Exercise
Please transcribe exactly the line that holds "[0:01.00-0:02.00]" and all lines that follow it to the end of the records below, omitting any pictures.
____________________
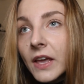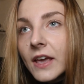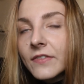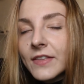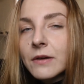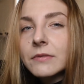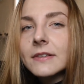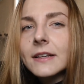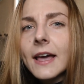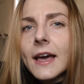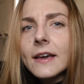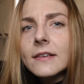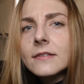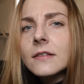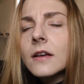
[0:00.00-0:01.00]
if that was the
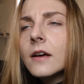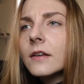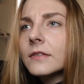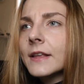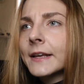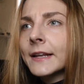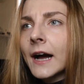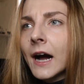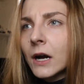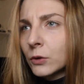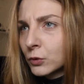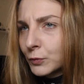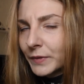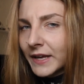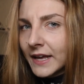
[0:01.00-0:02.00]
case, then I
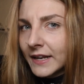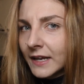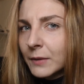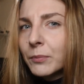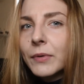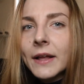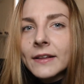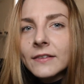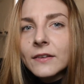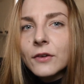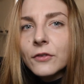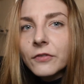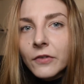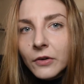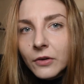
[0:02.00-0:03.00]
would be getting plenty
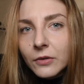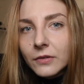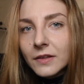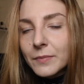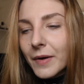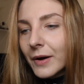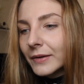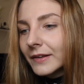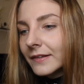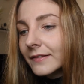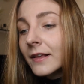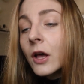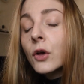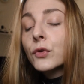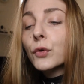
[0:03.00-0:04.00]
of phone calls about
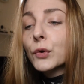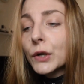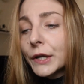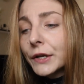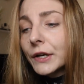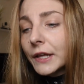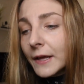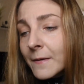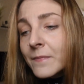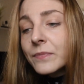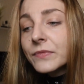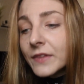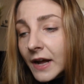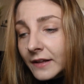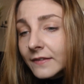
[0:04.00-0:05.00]
this. So clearly
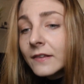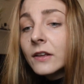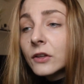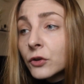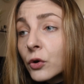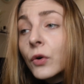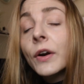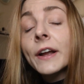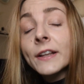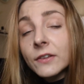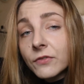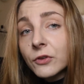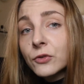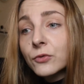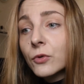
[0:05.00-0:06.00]
that's your
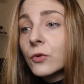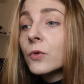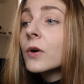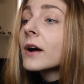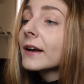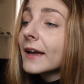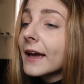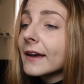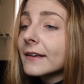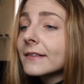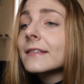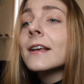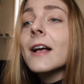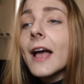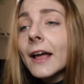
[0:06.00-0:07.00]
individual
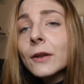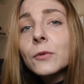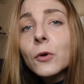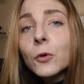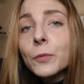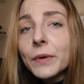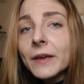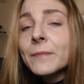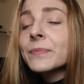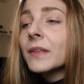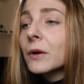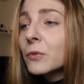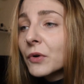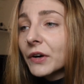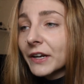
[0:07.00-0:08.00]
case and we'll be
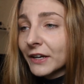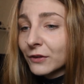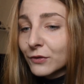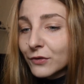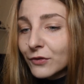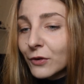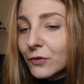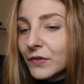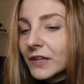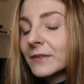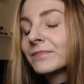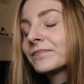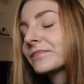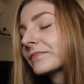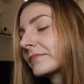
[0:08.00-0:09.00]
working to solve it.
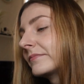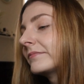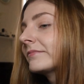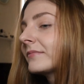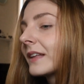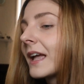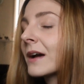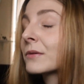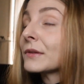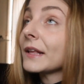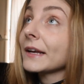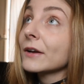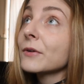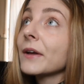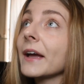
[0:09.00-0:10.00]
I was
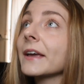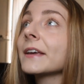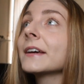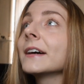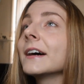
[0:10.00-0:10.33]
like, okay,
____________________
Worked solution
[0:01.00-0:02.00]
case, then I
[0:02.00-0:03.00]
would be getting plenty
[0:03.00-0:04.00]
of phone calls about
[0:04.00-0:05.00]
this. So clearly
[0:05.00-0:06.00]
that's your
[0:06.00-0:07.00]
individual
[0:07.00-0:08.00]
case and we'll be
[0:08.00-0:09.00]
working to solve it.
[0:09.00-0:10.00]
I was
[0:10.00-0:10.33]
like, okay,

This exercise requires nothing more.